Optimal subthalamic stimulation sites and related networks for freezing of gait in Parkinson's disease

Houyou Fan; Zijian Guo; Yin Jiang; Tao Xue; Zixiao Yin; Hutao Xie; Yu Diao; Tianqi Hu; Baotian Zhao; Delong Wu; Qi An; Yichen Xu; Yuan Gao; Yutong Bai; Jianguo Zhang

doi:10.1093/braincomms/fcad238

Optimal subthalamic stimulation sites and related networks for freezing of gait in Parkinson's disease

Brain Commun. 2023 Sep 4;5(5):fcad238. doi: 10.1093/braincomms/fcad238. eCollection 2023.

Authors

Houyou Fan^{1

2}, Zijian Guo^{1

3}, Yin Jiang^{2

4}, Tao Xue^{1

2}, Zixiao Yin^{1

2}, Hutao Xie^{1

2}, Yu Diao^{1

2}, Tianqi Hu^{1

2}, Baotian Zhao^{1

2

4}, Delong Wu^{1

2}, Qi An^{1

2}, Yichen Xu^{1

2}, Yuan Gao^{2

4}, Yutong Bai^{1

2}, Jianguo Zhang^{1

2

4}

Affiliations

¹ Department of Neurosurgery, Beijing Tiantan Hospital, Capital Medical University, 100070 Beijing, China.
² Department of Functional Neurosurgery, Beijing Neurosurgical Institute, Capital Medical University, 100070 Beijing, China.
³ School of Biomedical Engineering, Capital Medical University, 100069 Beijing, China.
⁴ Beijing Key Laboratory of Neurostimulation, 100070 Beijing, China.

Abstract

Freezing of gait is a common and debilitating symptom in Parkinson's disease. Although high-frequency subthalamic deep brain stimulation is an effective treatment for Parkinson's disease, post-operative freezing of gait severity has been reported to alleviate, deteriorate or remain constant. We conducted this study to explore the optimal stimulation sites and related connectivity networks for high-frequency subthalamic deep brain stimulation treating freezing of gait in Parkinson's disease. A total of 76 Parkinson's disease patients with freezing of gait who underwent bilateral high-frequency subthalamic stimulation were retrospectively included. The volumes of tissue activated were estimated based on individual electrode reconstruction. The optimal and sour stimulation sites were calculated at coordinate/voxel/mapping level and mapped to anatomical space based on patient-specific images and stimulation settings. The structural and functional predictive connectivity networks for the change of the post-operative Freezing of Gait-Questionnaire were also identified based on normative connectomes derived from the Parkinson's Progression Marker Initiative database. Leave-one-out cross-validation model validated the above results, and the model remained significant after including covariates.

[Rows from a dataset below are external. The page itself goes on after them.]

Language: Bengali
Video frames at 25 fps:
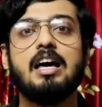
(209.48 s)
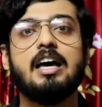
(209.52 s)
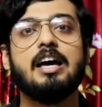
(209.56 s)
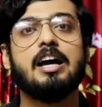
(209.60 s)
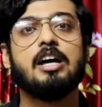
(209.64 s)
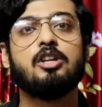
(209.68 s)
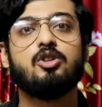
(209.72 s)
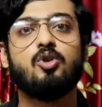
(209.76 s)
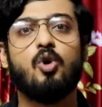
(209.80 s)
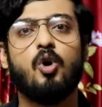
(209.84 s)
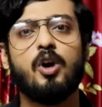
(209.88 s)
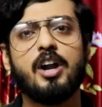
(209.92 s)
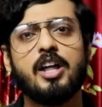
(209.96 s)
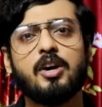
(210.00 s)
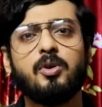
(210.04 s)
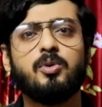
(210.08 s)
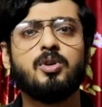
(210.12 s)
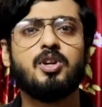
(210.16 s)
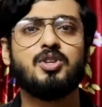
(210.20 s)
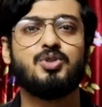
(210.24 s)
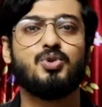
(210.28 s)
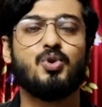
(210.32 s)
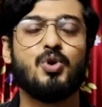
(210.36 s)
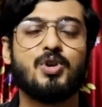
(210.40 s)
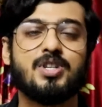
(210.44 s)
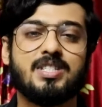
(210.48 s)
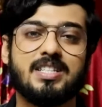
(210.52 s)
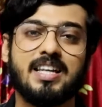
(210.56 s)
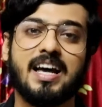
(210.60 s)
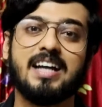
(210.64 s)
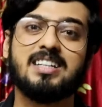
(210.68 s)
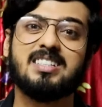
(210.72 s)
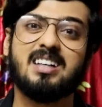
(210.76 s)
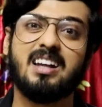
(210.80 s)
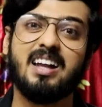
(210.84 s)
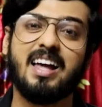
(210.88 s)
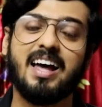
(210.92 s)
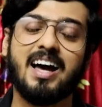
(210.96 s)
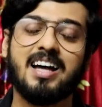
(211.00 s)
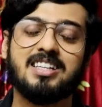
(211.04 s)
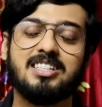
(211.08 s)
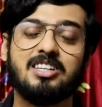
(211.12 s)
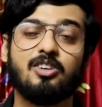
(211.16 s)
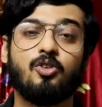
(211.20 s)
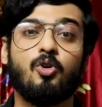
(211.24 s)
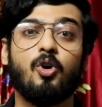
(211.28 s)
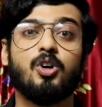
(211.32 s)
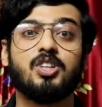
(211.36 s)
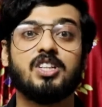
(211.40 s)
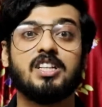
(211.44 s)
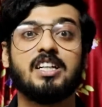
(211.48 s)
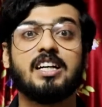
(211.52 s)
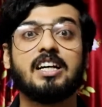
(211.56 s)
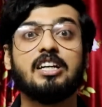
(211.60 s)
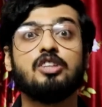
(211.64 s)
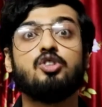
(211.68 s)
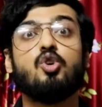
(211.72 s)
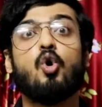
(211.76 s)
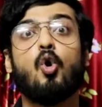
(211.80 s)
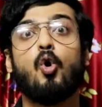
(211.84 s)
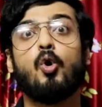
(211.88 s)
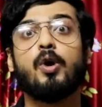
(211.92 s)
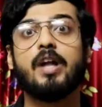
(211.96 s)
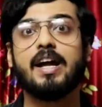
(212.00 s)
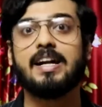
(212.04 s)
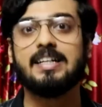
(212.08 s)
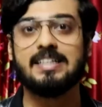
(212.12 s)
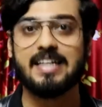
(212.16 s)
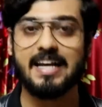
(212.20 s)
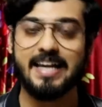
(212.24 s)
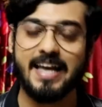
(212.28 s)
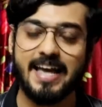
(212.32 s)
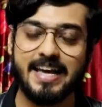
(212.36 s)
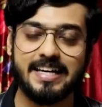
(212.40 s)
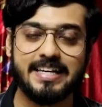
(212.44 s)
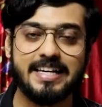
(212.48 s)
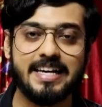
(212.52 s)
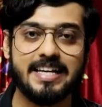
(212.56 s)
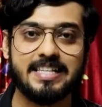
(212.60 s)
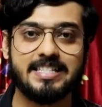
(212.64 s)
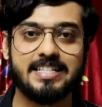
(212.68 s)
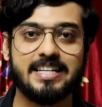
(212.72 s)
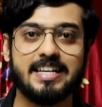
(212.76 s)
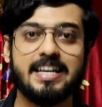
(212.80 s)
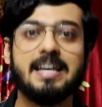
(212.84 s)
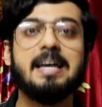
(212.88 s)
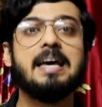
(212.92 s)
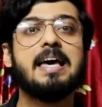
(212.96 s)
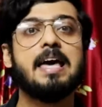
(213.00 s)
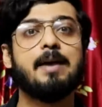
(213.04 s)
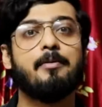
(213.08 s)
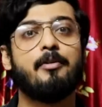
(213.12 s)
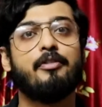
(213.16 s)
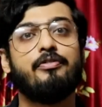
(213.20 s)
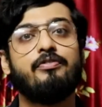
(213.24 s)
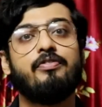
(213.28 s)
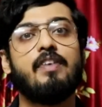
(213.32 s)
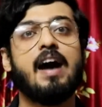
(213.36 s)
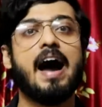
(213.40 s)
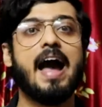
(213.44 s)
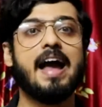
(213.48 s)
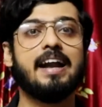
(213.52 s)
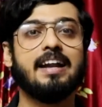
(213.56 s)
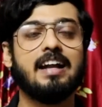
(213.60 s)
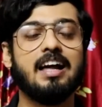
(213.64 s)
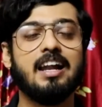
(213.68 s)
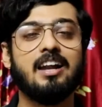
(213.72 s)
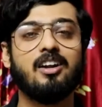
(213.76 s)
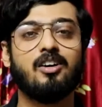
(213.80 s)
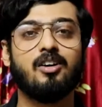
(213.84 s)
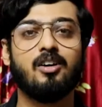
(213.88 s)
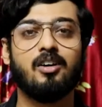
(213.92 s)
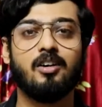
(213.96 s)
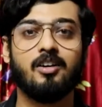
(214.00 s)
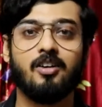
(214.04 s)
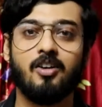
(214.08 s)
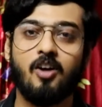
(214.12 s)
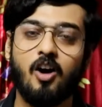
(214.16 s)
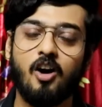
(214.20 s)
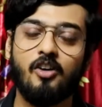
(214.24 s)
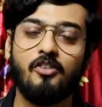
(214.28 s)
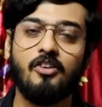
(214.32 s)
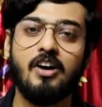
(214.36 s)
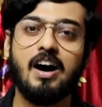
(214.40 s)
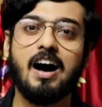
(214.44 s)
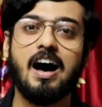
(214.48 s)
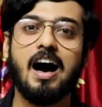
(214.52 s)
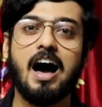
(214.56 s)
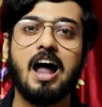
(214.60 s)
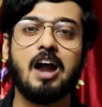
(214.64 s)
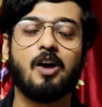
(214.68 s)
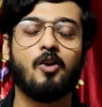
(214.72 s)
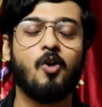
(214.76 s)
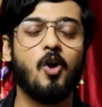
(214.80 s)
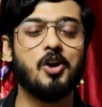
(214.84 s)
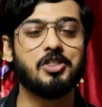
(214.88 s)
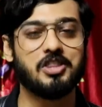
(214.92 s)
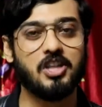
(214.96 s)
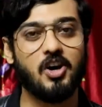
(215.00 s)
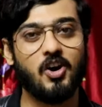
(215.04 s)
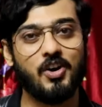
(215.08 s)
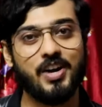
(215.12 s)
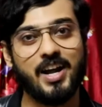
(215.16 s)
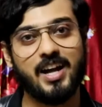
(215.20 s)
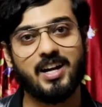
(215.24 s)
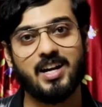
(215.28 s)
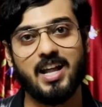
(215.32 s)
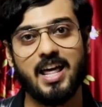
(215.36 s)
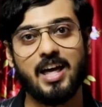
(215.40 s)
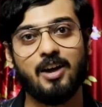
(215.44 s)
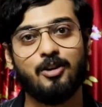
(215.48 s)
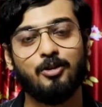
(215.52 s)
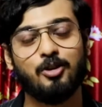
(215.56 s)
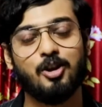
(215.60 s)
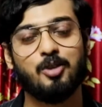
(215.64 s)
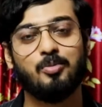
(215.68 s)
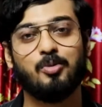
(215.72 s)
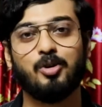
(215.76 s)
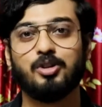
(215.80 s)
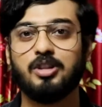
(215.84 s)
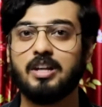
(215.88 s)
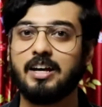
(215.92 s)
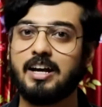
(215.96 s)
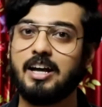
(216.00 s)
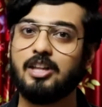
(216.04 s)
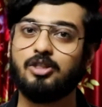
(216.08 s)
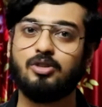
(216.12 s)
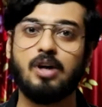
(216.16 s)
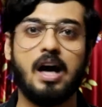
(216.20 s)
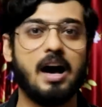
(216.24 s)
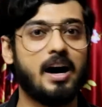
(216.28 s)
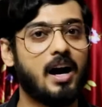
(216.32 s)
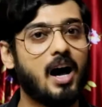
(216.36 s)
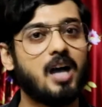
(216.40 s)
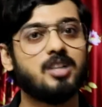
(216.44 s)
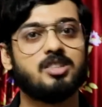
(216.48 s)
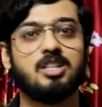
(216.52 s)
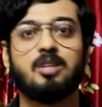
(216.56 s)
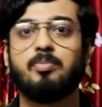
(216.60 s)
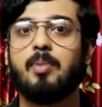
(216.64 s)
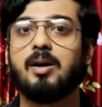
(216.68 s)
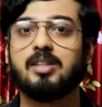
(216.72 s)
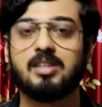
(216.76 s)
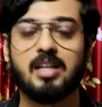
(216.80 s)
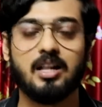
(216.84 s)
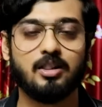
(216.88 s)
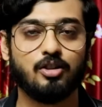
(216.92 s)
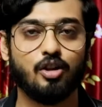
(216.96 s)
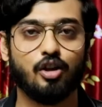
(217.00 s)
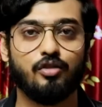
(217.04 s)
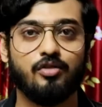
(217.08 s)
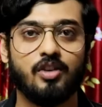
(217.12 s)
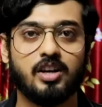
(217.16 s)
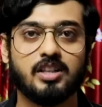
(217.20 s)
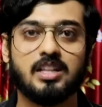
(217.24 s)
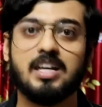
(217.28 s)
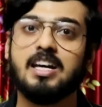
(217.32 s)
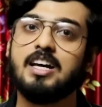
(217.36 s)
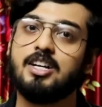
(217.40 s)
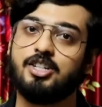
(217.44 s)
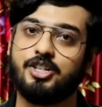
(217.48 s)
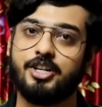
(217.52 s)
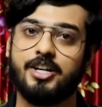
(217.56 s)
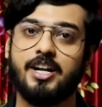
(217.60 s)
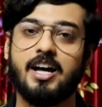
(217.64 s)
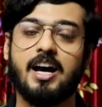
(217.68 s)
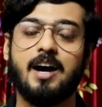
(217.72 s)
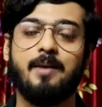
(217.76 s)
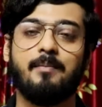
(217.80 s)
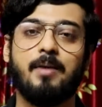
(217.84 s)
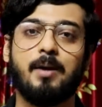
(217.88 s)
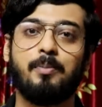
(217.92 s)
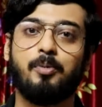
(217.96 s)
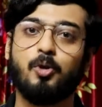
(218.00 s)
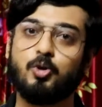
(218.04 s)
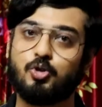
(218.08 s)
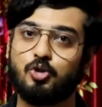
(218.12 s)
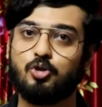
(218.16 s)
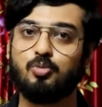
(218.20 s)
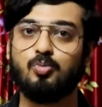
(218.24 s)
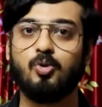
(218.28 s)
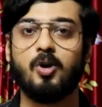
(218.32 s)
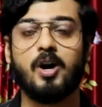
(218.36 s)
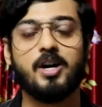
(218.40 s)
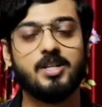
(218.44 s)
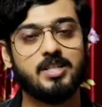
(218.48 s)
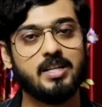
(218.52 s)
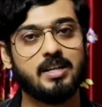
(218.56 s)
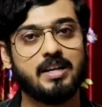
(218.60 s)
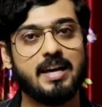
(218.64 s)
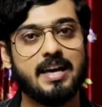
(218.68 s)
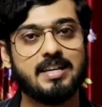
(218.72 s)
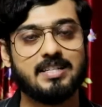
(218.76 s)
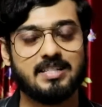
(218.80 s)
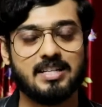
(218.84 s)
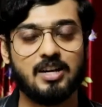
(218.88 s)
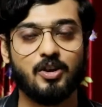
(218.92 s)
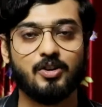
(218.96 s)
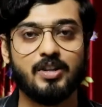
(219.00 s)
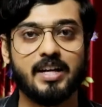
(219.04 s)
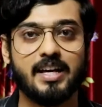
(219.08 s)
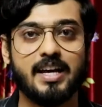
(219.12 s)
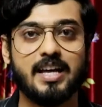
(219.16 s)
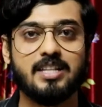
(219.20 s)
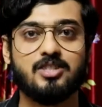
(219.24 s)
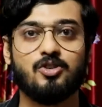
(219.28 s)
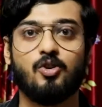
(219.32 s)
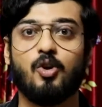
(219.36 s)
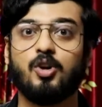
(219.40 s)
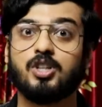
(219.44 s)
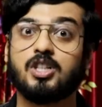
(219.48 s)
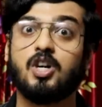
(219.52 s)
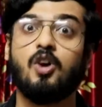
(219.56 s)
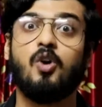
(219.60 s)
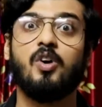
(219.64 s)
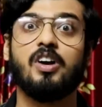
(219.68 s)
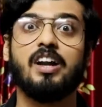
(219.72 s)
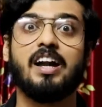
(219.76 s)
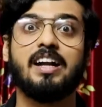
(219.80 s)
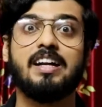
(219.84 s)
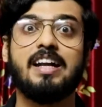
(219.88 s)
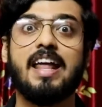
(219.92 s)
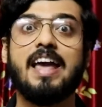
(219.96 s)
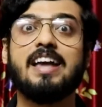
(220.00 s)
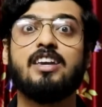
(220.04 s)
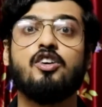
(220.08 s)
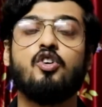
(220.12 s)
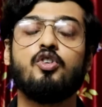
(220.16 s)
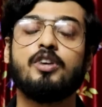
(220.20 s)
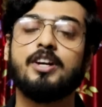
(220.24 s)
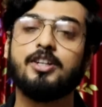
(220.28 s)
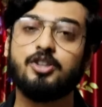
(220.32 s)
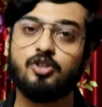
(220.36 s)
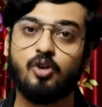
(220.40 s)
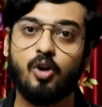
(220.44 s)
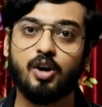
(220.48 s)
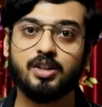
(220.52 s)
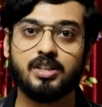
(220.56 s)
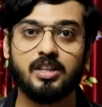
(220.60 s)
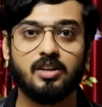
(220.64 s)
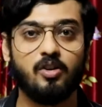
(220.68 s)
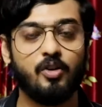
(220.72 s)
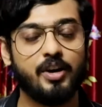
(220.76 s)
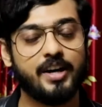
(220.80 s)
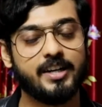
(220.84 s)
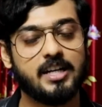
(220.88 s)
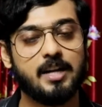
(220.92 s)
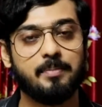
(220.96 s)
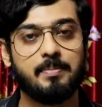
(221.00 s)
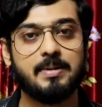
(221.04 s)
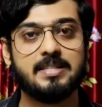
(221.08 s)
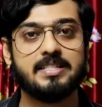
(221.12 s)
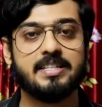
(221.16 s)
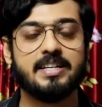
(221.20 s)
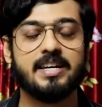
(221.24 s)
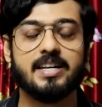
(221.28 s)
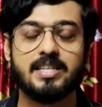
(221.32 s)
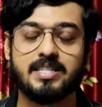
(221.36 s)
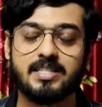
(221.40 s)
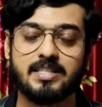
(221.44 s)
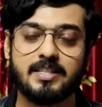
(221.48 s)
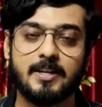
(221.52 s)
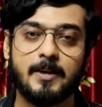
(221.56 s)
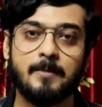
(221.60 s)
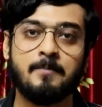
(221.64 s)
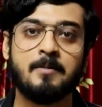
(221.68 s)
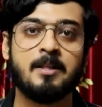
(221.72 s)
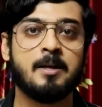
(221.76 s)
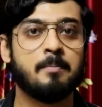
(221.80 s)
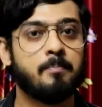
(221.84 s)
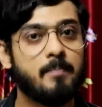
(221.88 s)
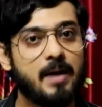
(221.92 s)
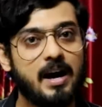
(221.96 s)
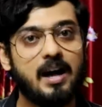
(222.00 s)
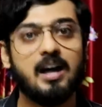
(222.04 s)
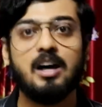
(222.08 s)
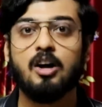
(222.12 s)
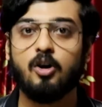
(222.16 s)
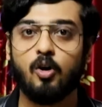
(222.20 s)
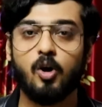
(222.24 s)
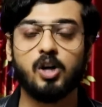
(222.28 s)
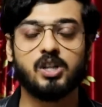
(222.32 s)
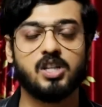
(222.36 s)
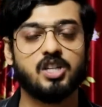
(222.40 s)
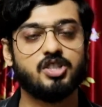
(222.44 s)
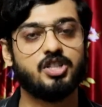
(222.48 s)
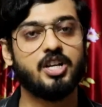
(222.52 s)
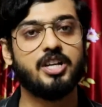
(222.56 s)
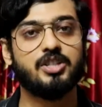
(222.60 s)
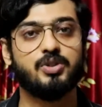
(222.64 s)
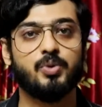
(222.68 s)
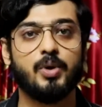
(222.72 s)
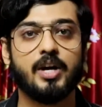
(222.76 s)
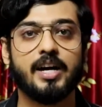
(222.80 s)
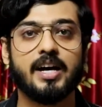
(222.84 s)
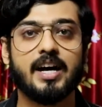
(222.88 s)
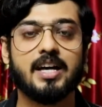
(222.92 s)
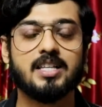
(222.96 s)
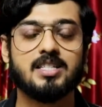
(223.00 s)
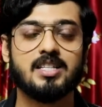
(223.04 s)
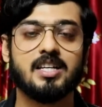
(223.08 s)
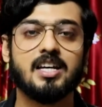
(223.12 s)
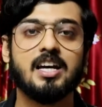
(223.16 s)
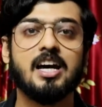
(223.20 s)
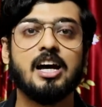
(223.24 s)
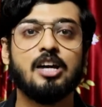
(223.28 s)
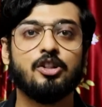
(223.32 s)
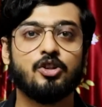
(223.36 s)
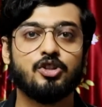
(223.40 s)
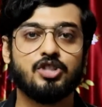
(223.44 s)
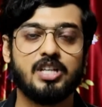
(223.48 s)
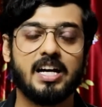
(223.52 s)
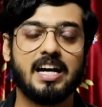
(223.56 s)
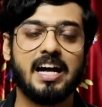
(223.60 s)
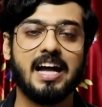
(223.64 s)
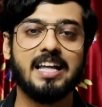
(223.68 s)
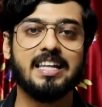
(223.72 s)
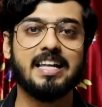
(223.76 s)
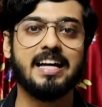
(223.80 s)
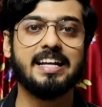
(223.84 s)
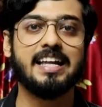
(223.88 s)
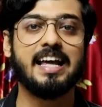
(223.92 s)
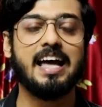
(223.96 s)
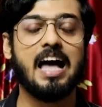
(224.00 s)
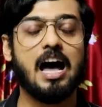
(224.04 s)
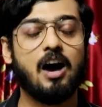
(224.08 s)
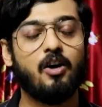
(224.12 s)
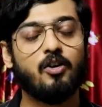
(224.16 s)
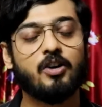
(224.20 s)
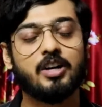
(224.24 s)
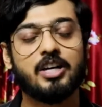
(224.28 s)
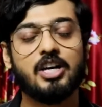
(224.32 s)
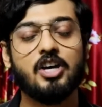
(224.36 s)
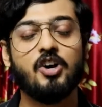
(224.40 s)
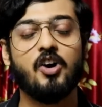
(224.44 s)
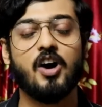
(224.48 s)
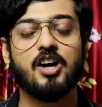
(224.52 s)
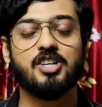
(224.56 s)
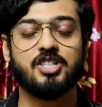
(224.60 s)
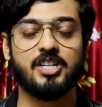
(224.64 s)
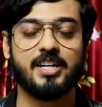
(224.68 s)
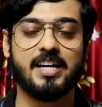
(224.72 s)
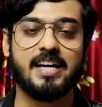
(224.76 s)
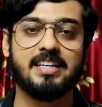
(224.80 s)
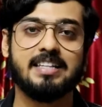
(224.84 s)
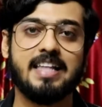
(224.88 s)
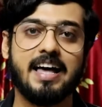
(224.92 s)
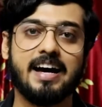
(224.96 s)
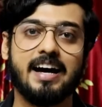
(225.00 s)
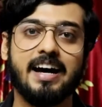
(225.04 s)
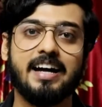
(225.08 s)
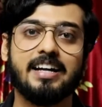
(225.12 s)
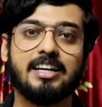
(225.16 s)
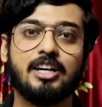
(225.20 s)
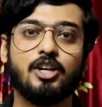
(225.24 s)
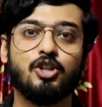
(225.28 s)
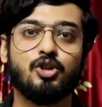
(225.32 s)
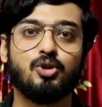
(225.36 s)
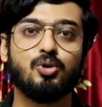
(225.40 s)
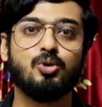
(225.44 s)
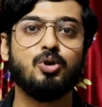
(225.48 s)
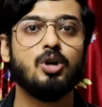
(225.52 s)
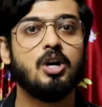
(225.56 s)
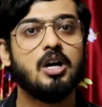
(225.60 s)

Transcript: কিন্তু অনেকগুলো সোর্স থেকে জানা যাচ্ছে কথাটা কিন্তু অনেকটাই এগিয়েছে এবার ফাইনাল হওয়া আর কথা অনেকটা এগোনোর মধ্যে কিন্তু আকাশের পাতাল তফাত সেটা আমরা কৌশল মুখার্জির কেসটাও দেখিয়েছি কথা অনেকটা এগিয়েও কিন্তু কথা অনেকটা পিছিয়ে এসছে বা কথা শেষ হয়ে গেছে তো সেখানে দাঁড়িয়ে এখন কি হয় সেটাই দেখার কিন্তু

The dorsolateral two-thirds of the subthalamic nucleus was identified as the optimal stimulation site, while the ventrocentral portion of the right subthalamic nucleus and internal capsule surrounding the left central subthalamic nucleus were considered as the sour stimulation sites. Modulation of the fibre tracts connecting to the supplementary motor area, pre-supplementary motor area and pedunculopontine nucleus accounted for the alleviation of freezing of gait, whereas tracts connecting to medial and ventrolateral prefrontal cortices contributed to the deterioration of freezing of gait. The optimal/sour stimulation sites and structural/functional predictive connectivity networks for high-frequency subthalamic deep brain stimulation treating freezing of gait are identified and validated through sizable Parkinson's disease patients in this study. With the growing understanding of stimulation sites and related networks, individualized deep brain stimulation treatment with directional leads will become an optimal choice for Parkinson's disease patients with freezing of gait in the future.

Keywords: Parkinson’s disease; connectivity network; freezing of gait; optimal simulation site; subthalamic deep brain stimulation.